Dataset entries
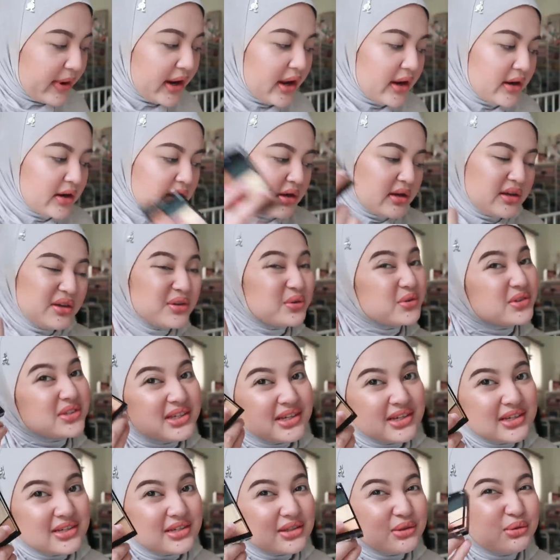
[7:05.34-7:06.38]
I'm not gonna use
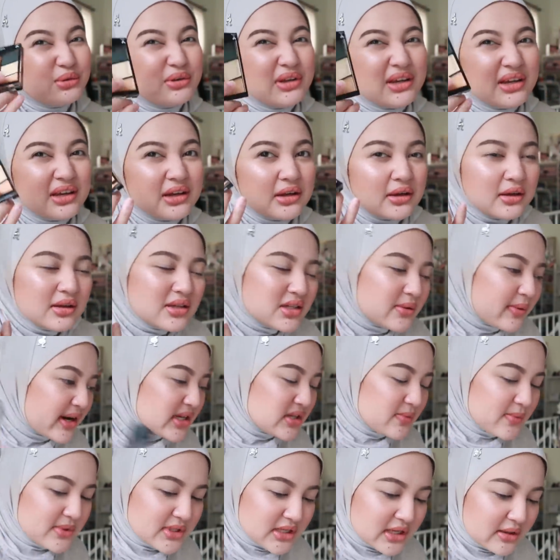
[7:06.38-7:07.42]
this today sebab
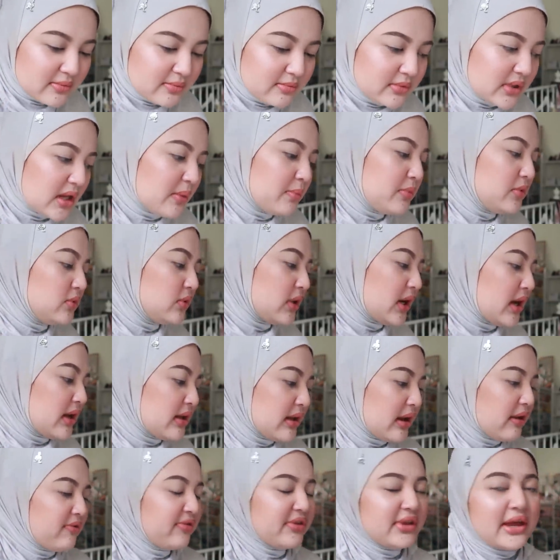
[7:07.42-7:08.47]
rasa macam tak
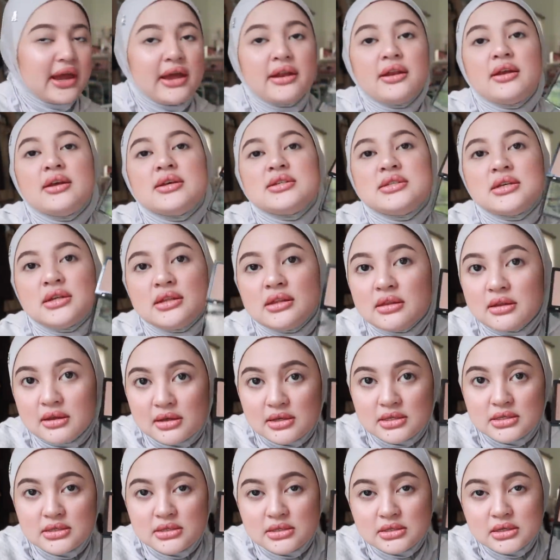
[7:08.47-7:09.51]
perlukan. Every time it's in
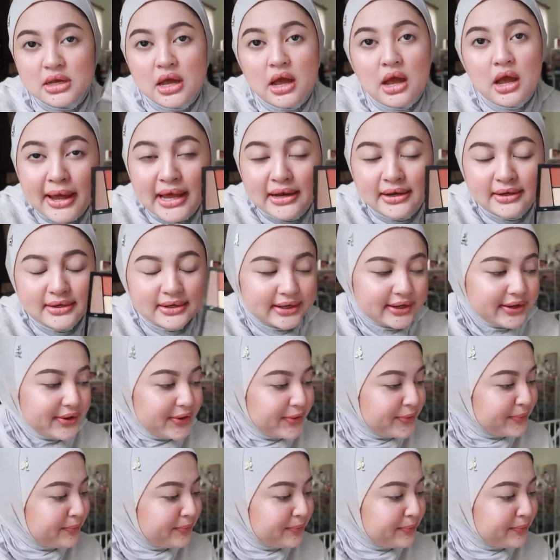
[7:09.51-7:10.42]
this palette dah.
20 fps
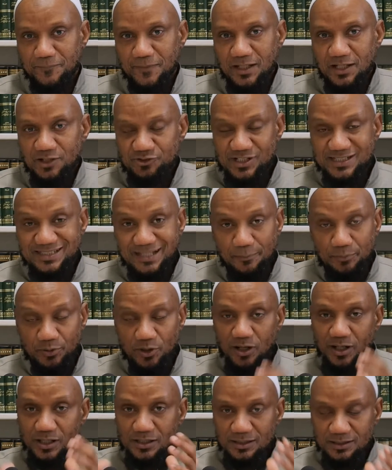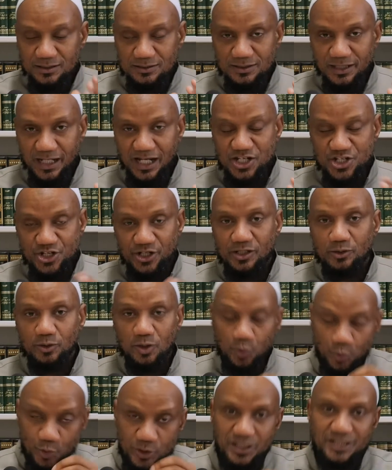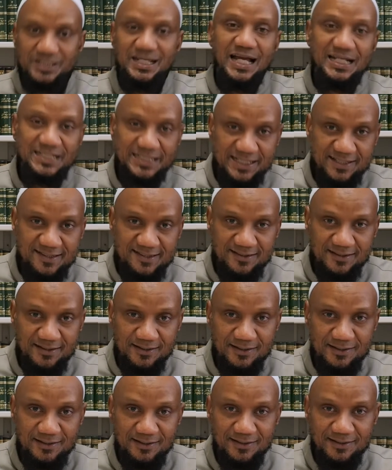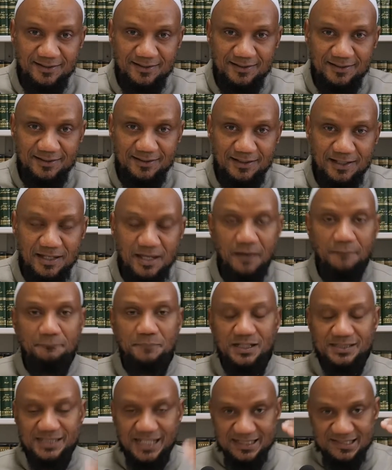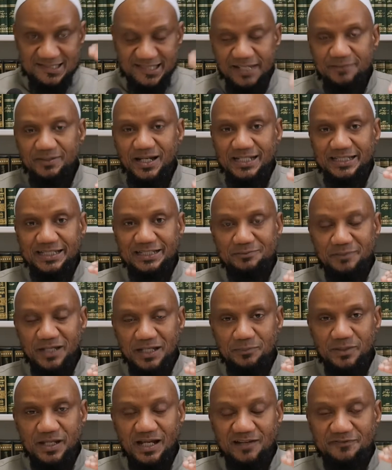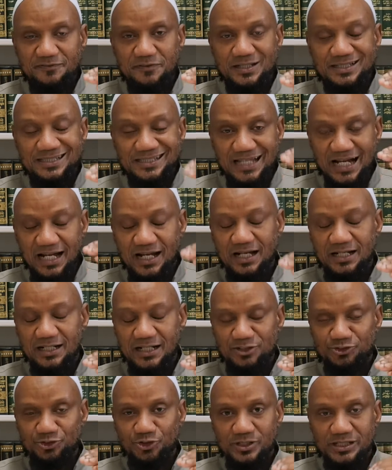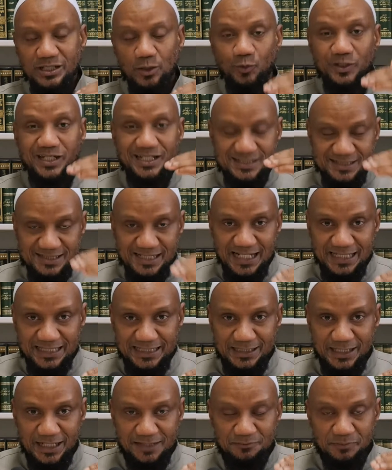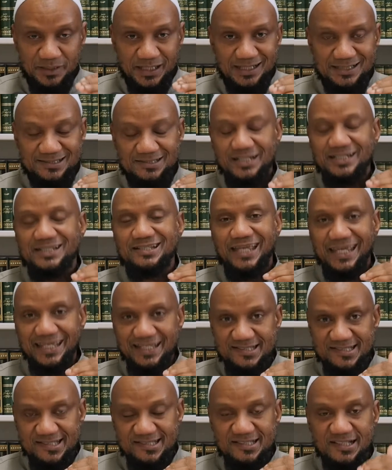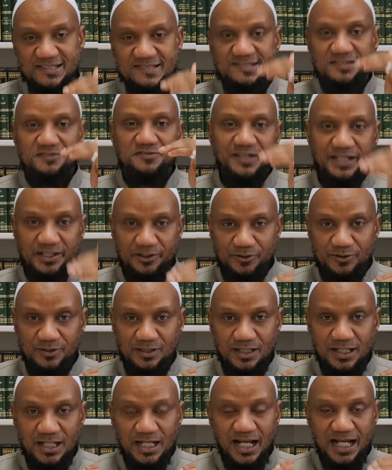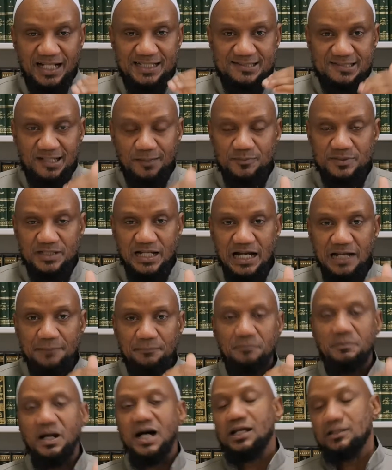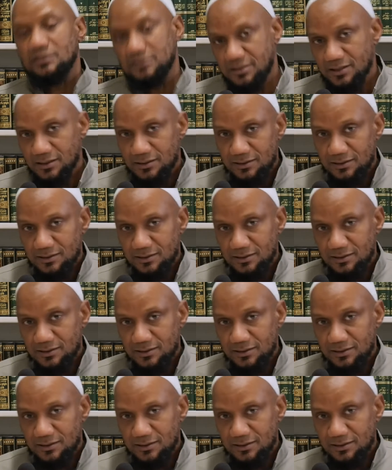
So that's a general ruling on hadith. But that same hadith may be of concern, the weakness in the hadith can be in cases severe and sometimes mild.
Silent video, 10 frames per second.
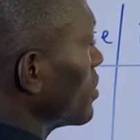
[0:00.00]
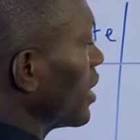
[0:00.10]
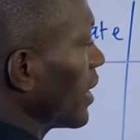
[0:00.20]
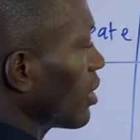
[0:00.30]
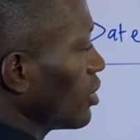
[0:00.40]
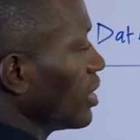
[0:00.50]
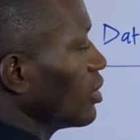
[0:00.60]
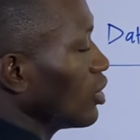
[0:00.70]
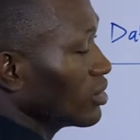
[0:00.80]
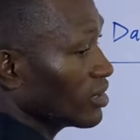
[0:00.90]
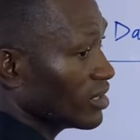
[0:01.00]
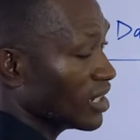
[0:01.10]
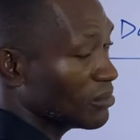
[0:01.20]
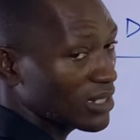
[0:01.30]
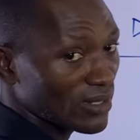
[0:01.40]
be recorded on the
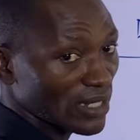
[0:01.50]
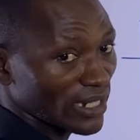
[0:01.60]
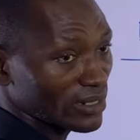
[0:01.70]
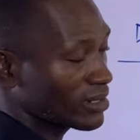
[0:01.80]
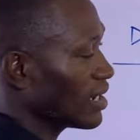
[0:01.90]
debit side.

EXERCISE OBJECTIVE - Could you restate every record above word for word, dropping the pictures?

YOUR RESPONSE -
[7:05.34-7:06.38]
I'm not gonna use
[7:06.38-7:07.42]
this today sebab
[7:07.42-7:08.47]
rasa macam tak
[7:08.47-7:09.51]
perlukan. Every time it's in
[7:09.51-7:10.42]
this palette dah.
20 fps
So that's a general ruling on hadith. But that same hadith may be of concern, the weakness in the hadith can be in cases severe and sometimes mild.
Silent video, 10 frames per second.
[0:00.00]
[0:00.10]
[0:00.20]
[0:00.30]
[0:00.40]
[0:00.50]
[0:00.60]
[0:00.70]
[0:00.80]
[0:00.90]
[0:01.00]
[0:01.10]
[0:01.20]
[0:01.30]
[0:01.40]
be recorded on the
[0:01.50]
[0:01.60]
[0:01.70]
[0:01.80]
[0:01.90]
debit side.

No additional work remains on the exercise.